Problem description: Leave out the pictures and retype all the entries below exactly.

Records supplied:
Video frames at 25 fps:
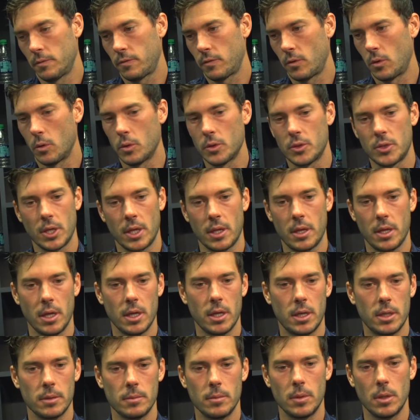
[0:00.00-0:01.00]
Of course. I
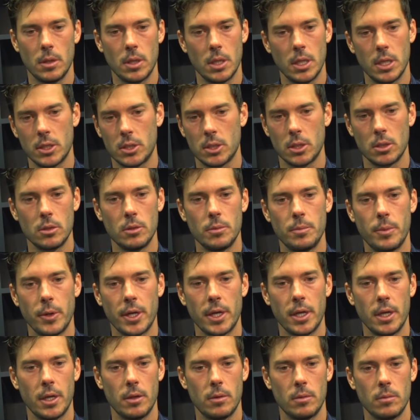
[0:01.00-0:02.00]
think, well, listen, you
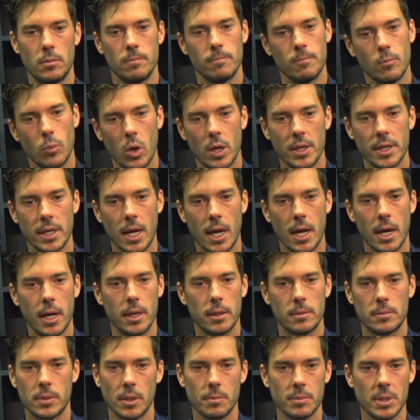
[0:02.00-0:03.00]
bring in one
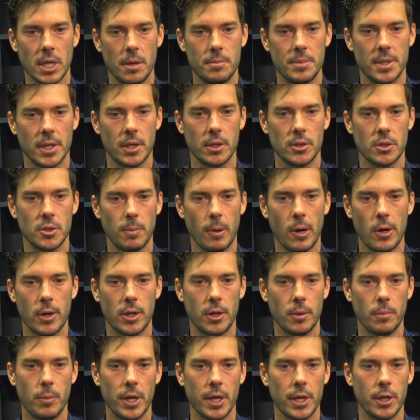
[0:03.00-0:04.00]
guy, sometimes it can spark.
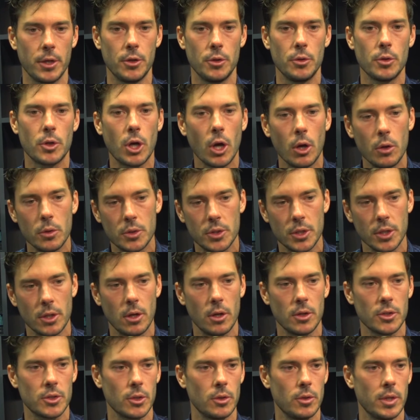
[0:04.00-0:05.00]
You bring in a new coach, it
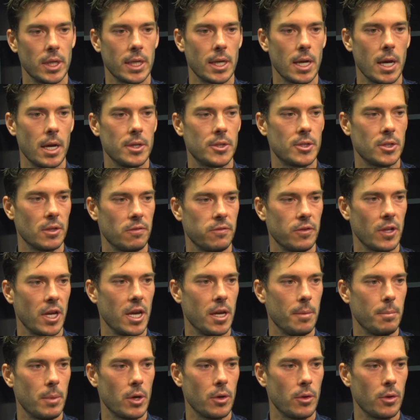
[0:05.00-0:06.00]
also ignites a
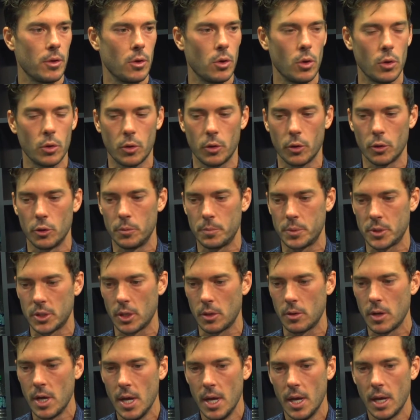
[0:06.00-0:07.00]
flame under the whole group.
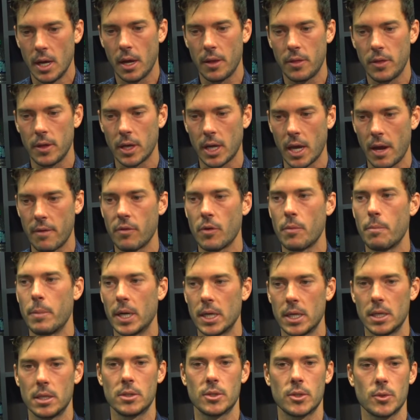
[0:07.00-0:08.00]
So I think
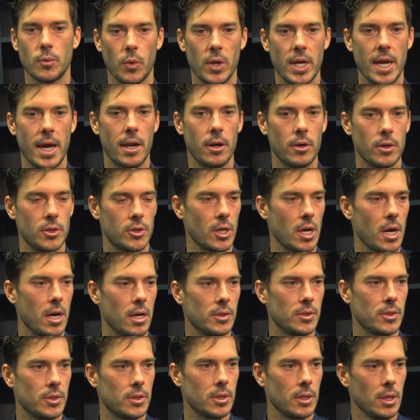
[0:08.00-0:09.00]
everybody is
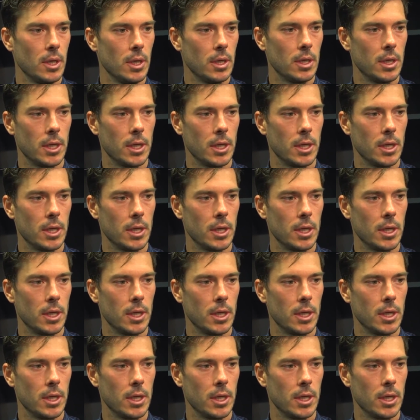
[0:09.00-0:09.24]
re-energized.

Written solution:
Video frames at 25 fps:
[0:00.00-0:01.00]
Of course. I
[0:01.00-0:02.00]
think, well, listen, you
[0:02.00-0:03.00]
bring in one
[0:03.00-0:04.00]
guy, sometimes it can spark.
[0:04.00-0:05.00]
You bring in a new coach, it
[0:05.00-0:06.00]
also ignites a
[0:06.00-0:07.00]
flame under the whole group.
[0:07.00-0:08.00]
So I think
[0:08.00-0:09.00]
everybody is
[0:09.00-0:09.24]
re-energized.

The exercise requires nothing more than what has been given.